**Task requirements**
Set the records down again, exactly, without their images.

**Dataset records**
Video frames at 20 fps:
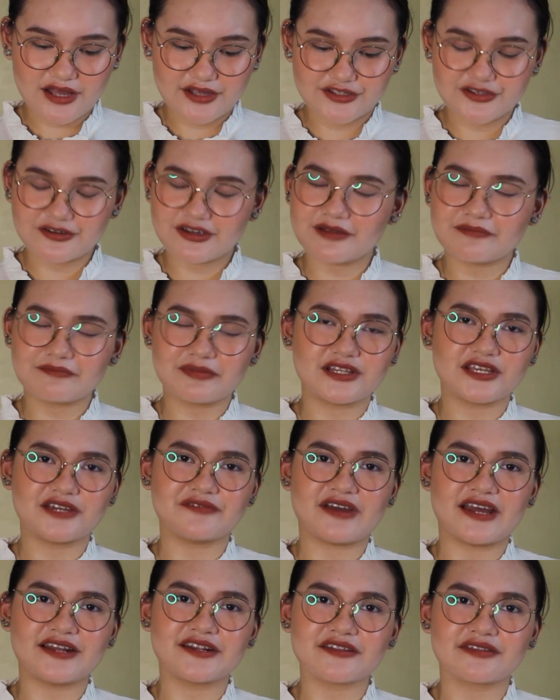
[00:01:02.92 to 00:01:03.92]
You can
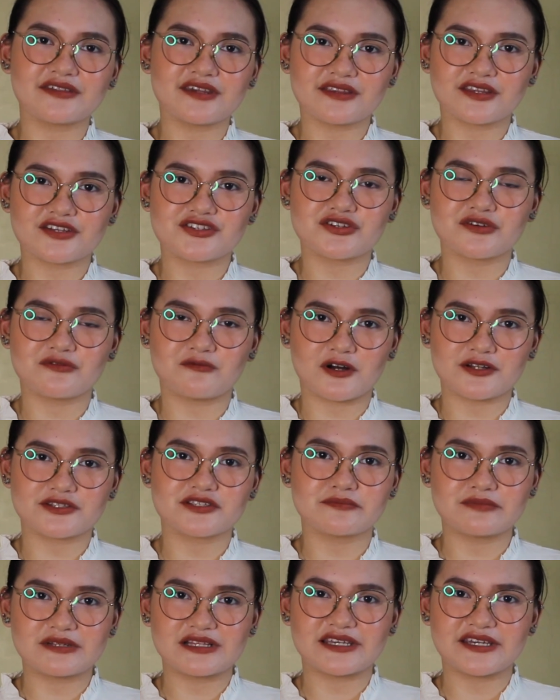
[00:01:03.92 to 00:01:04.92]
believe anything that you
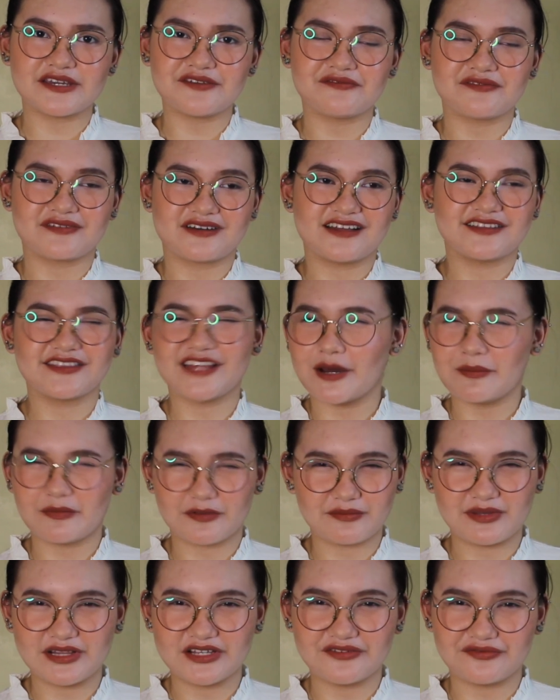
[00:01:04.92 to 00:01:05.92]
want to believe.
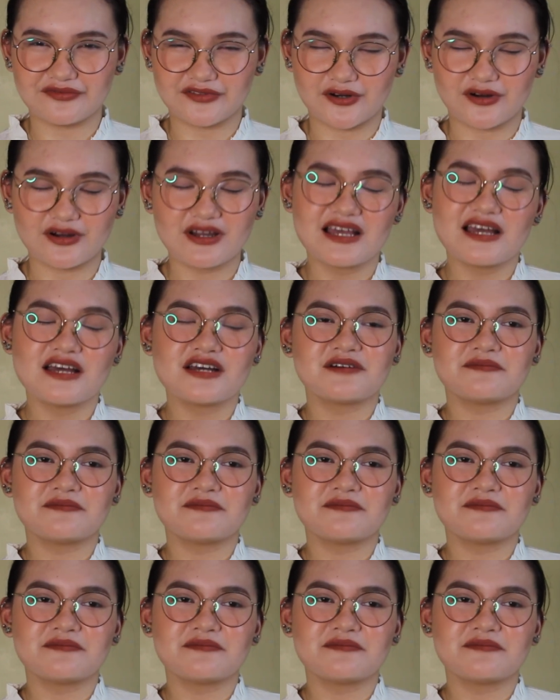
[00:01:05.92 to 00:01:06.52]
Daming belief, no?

**Problem solution**
Video frames at 20 fps:
[00:01:02.92 to 00:01:03.92]
You can
[00:01:03.92 to 00:01:04.92]
believe anything that you
[00:01:04.92 to 00:01:05.92]
want to believe.
[00:01:05.92 to 00:01:06.52]
Daming belief, no?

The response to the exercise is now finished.